This isn't just true in writing. A few years back there was a painter whose work I admired for its color, lighting, subject matter, but never purchased because it would not have fit with other work I owned. She did mostly landscapes of wildlife. Beautiful images and romantically traditional. She had an auto accident. In injuring her 'painting' arm, she decided to try painting with the other. The work surprised her as it turned out to be very impressionistic, full of vibrant colors and nothing like the others.
Not long after having read about her change of style, I was visiting a gallery and saw they had her traditionals; so I asked if they had the others. They did and led me to a dark corner of the gallery and there they were. They said it wasn't what the clients wanted. Recently when I checked out her work, it was all the traditional animal paintings. Beautiful but the buyers wouldn't go for the others, which I had thought was great, very exciting work.
Another example of how it works with painting was in Jerome, Arizona. A couple had taken over what had been a school as well as at one time a hospital and turned it into a gallery for their paintings (this is one place that really should have had ghosts). They kept the styles in different rooms, but they did all kinds of work. I said something to them about galleries not liking that much-- and they said it's why they now had their own.

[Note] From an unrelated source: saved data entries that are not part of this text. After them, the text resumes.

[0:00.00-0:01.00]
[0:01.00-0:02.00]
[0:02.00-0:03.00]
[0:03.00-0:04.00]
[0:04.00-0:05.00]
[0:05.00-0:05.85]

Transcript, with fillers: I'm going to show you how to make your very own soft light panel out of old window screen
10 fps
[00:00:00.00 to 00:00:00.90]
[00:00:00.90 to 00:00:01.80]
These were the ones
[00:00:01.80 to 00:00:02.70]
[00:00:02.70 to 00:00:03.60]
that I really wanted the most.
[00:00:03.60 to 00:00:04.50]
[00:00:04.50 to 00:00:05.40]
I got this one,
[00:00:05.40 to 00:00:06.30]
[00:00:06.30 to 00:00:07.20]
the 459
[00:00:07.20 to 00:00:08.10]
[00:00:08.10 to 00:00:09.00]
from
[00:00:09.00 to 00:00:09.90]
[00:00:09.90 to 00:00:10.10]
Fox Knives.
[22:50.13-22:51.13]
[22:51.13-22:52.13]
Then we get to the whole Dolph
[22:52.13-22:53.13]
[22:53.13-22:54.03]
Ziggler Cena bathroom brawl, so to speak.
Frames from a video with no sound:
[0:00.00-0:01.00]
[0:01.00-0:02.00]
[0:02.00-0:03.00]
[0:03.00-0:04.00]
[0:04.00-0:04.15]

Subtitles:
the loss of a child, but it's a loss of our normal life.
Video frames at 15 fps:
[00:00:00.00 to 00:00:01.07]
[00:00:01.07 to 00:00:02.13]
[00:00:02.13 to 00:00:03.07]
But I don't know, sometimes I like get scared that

Is this need to fit a niche a good thing? Not so much for the creative personality where many like to experiment with different approaches to depicting their idea. That said, I suspect it's true of many things. It sells best if the creator sticks to something that they can develop, get people to admire, want to purchase, and not disappoint them with something totally different. Basically at some point turn it into a craft instead of an art and voila!
I have not felt that my books, even though they are romances, fit their genre's expectationsy. And they aren't going to. This will be even more true when I begin to bring out the historical romances. Even before that though they simply didn't fit the niches that help to sell a lot of books. Most have some adventure in them, maybe suspense, but also other kinds of interests from art to ranching to detective work and on it has gone.
Although my plots are always going to have a love story at their center, they're not series type of romance. I remember one editor telling me that my writing was good but they wanted the heroine more 'vulnerable' with more angst. Another didn't like the hard issue one of my heroes had to face. I have a story where the hero wrestles with commiting suicide, something I can't recall seeing in another romance.
If a reader loves western contemporary romances, I have a couple... Romantic suspense, some of that (if they don't mind some art thrown in), paranormal, etc. But I can't say these books fit together. The romances have some sex; so aren't 'sweet' but they also don't go far enough to be erotica.
The reason for my plots comes I think because of my own interest in so many different things. Tell me a Libra who isn't like that? I am eclectic in my home decor, interests, and it follows through with my writing.
Maybe someday the marketing world will change or humans will not want 'more of the same.' Maybe someday the cross-genre writers will have their own genre... Except, what would it be?
Image at the top was created from a purchased CanStock photo and then digital painting to play around with possibilities. It was part of redoing a cover. When I do that, I save the stages by different names in case what comes next doesn't work. I liked this one well enough to keep it when the cover was redone. If these had all been oil paintings, I might have a photo of the stages but that'd be all. The ability to save the levels is what I love about digital painting.